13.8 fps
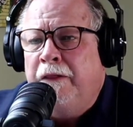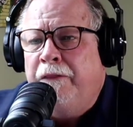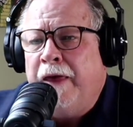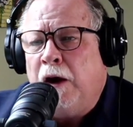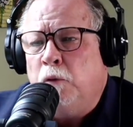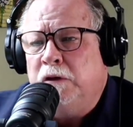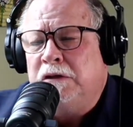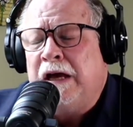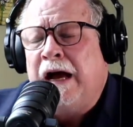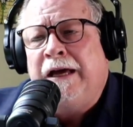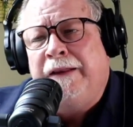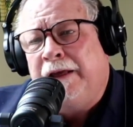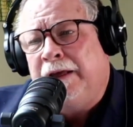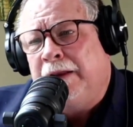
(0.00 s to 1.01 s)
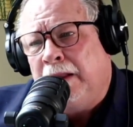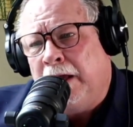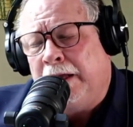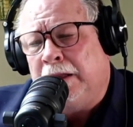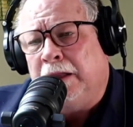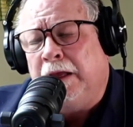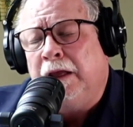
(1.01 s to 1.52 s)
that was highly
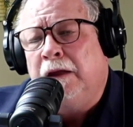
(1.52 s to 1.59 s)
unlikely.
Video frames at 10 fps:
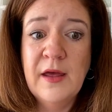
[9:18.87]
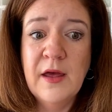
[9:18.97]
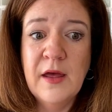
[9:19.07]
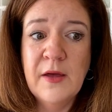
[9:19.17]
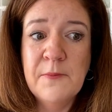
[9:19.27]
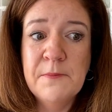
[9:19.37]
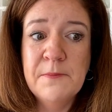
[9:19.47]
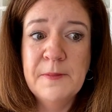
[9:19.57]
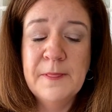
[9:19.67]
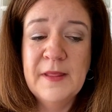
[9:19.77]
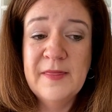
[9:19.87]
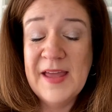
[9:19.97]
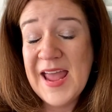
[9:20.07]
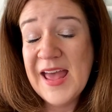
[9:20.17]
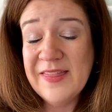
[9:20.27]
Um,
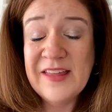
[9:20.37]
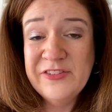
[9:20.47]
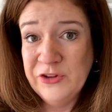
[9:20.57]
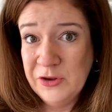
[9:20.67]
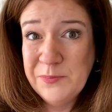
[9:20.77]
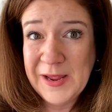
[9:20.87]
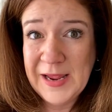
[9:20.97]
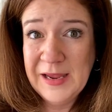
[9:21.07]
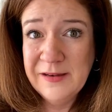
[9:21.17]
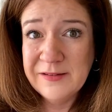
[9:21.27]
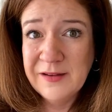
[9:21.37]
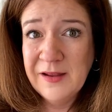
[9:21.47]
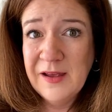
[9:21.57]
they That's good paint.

****************

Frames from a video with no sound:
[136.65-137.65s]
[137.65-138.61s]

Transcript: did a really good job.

****************

## WHAT THE EXERCISE ASKS
Among the entries above, the lines between the ones containing "Frames from a" and "Transcript: did a really good job.", inclusive, are to be transcribed exactly. No other line is to be given.

## WRITTEN ANSWER
Frames from a video with no sound:
[136.65-137.65s]
[137.65-138.61s]

Transcript: did a really good job.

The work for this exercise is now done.